Как-то я списался с Христо, мы договорились встретиться в кафе на площади Contre-Escarpe, в Латинском квартале. Христо появился на площади, как на подиуме, с трогательной бутылкой Shivas в еще более трогательной авоське. Он шел не спеша, очаровывая собой всех и вся. Можно не любить 1968-й или быть не согласным с его идеями или пафосом, но мода того времени – и в этом меня не переубедить – безупречна. Поллитра в авоське – и никаких пластиковых стаканчиков! Наверняка и на конференцию в честь своего семидесятилетия он пришел не с пустыми руками. Христо напомнил мне любимого преподавателя филфака. Он тоже ходил с авоськой, в которой болтались старые немецкие издания древнегреческих текстов, в затрапезном костюме, который носили в позднесоветских фильмах сантехники, и всем своим видом призывал стремиться к вершинам духа и демократизма. Как теоретик и как древник он крепко выпивал.

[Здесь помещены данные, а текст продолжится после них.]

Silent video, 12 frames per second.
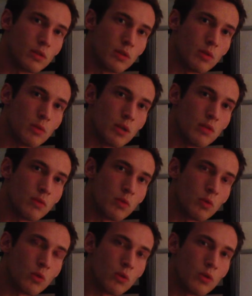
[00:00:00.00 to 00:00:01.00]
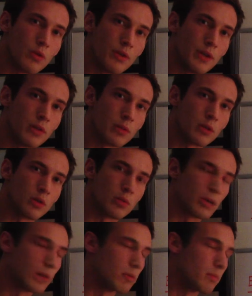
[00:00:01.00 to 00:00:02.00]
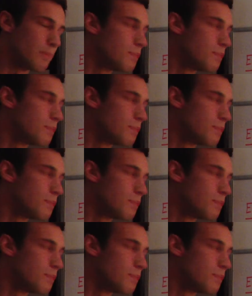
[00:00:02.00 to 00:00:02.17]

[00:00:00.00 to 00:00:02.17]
that we made for the Taylor-Maccoll problem,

Вид зачастую имел какой-то растерянный, особенно на первой паре, в девять утра. Прежде чем начать занятие, он подходил к окну, выдыхал в ладошку, принюхивался и укоризненно качал головой.

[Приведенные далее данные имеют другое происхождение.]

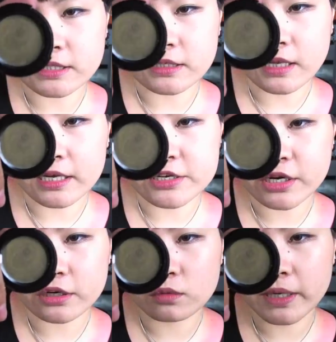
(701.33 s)
an
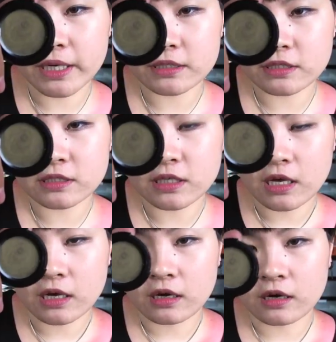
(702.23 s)
eyeshadow base.
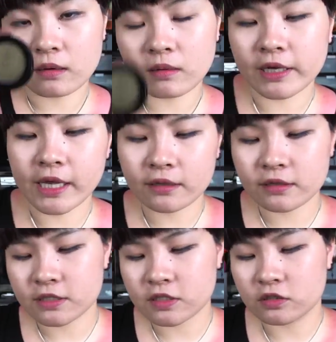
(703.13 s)
Uh, again,
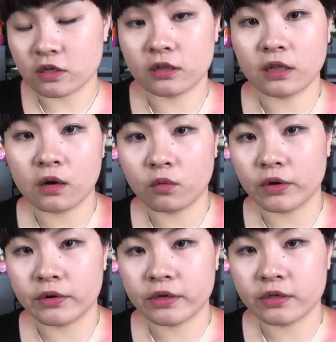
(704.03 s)
this is not long
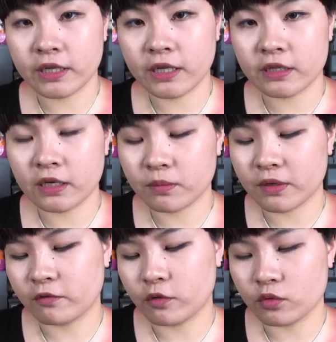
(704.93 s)
wearing or anything, but
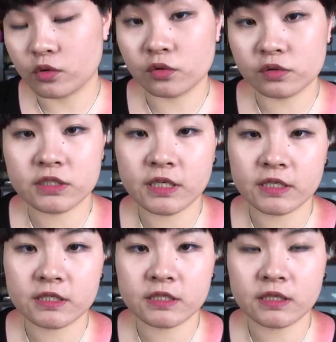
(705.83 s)
if you use
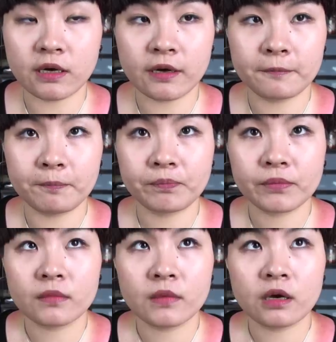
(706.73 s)
this um,
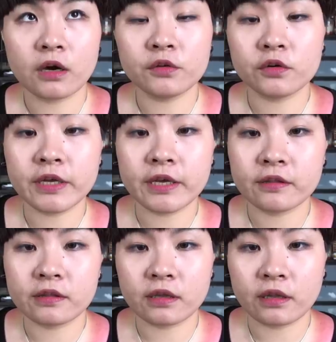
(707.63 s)

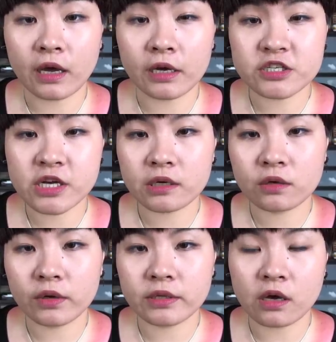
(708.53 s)
underneath an
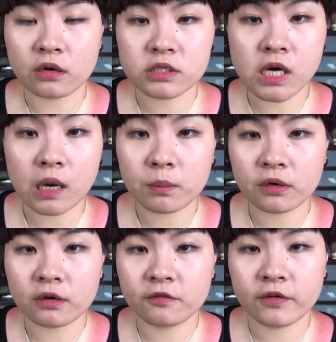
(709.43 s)
eyeshadow and on top
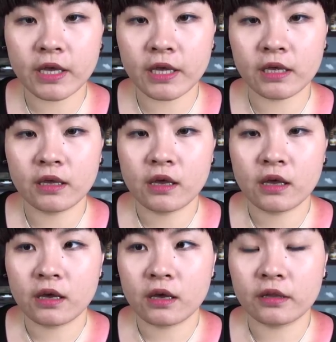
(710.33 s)
of a
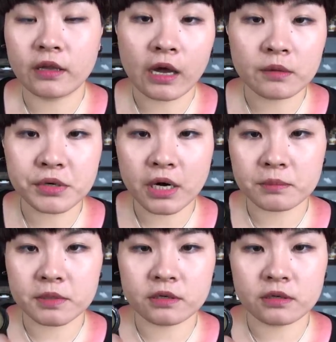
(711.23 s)
an eye
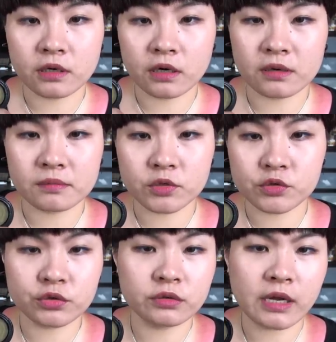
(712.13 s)
primer, um, you
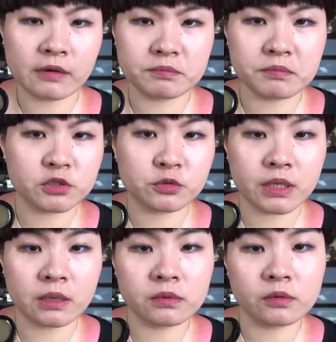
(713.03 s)
shouldn't have much
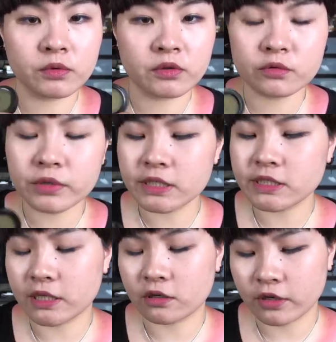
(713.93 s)
problem with
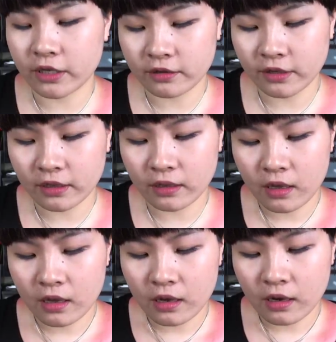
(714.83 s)
creasing or anything.
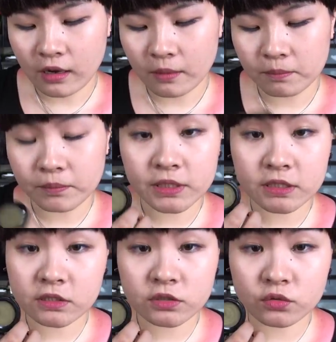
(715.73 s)
Um, but
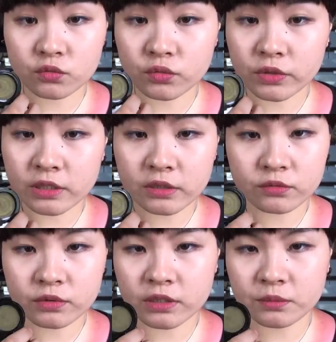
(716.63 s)
this is a really,
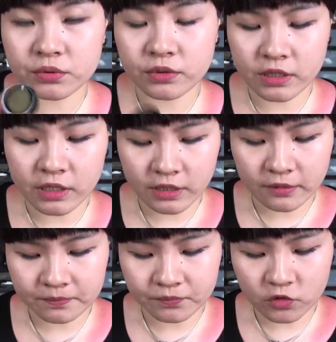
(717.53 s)
really
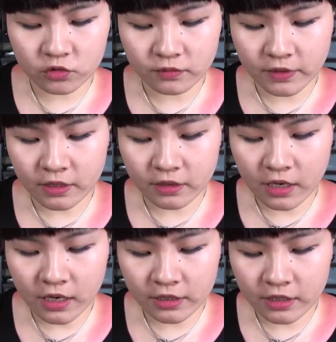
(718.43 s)
pretty sort of like a
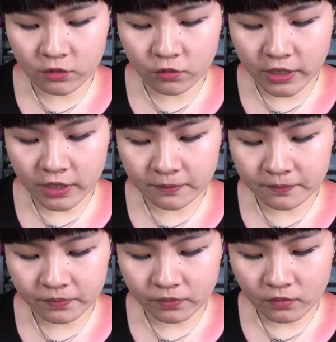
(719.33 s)
khaki green,
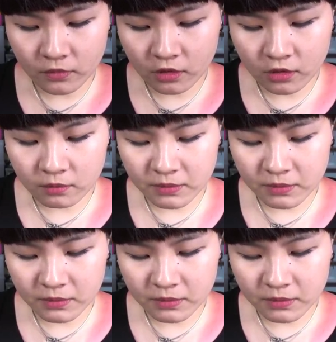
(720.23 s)
uh,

С Христо я встречался не без корысти. Я был уверен, что он расскажет мне много интересного о Нине Гельфандер – театральном критике, публицисте, переводчице и герое Сопротивления. Я тогда писал о ней статью и искал в Париже людей, знавших ее. Гельфандер уехала из СССР в середине двадцатых и всю оставшуюся жизнь прожила во Франции. Она была знатоком современного театра, участвовала в сионистском движении, спасала евреев и беженцев во время оккупации, написала книгу о Льве Толстом и книгу о Ленине (причем во Франции их читают до сих пор), переводила Достоевского, Станиславского и Антона Чехова. В двадцатые она была связана с формалистами и даже написала о них первую во Франции статью. Христо не мог ее не знать. Я надеялся на интересные рассказы, но не тут-то было. Он готов был обсуждать в подробностях свои творческие планы и начинал скучать, как только я пытался перевести разговор на историю Гельфандер. О себе он говорил как о приятеле Леви-Стросса, Барта и Делёза. Секта славистов была ему не ровня.
Иностранцы, покоряющие столицу, создают для себя мир, в котором они защищены от тех, кто не рвется на Олимп, высотой занимаемого положения. Наверно, с этой высоты страшно спуститься к тем, кто не до конца преодолел отчуждение эмигранта. Тем, кто изобрел для себя Париж, утолив тщеславие, удается стать парижанином в глазах местной публики и навсегда в душе остаться иностранцем в Париже.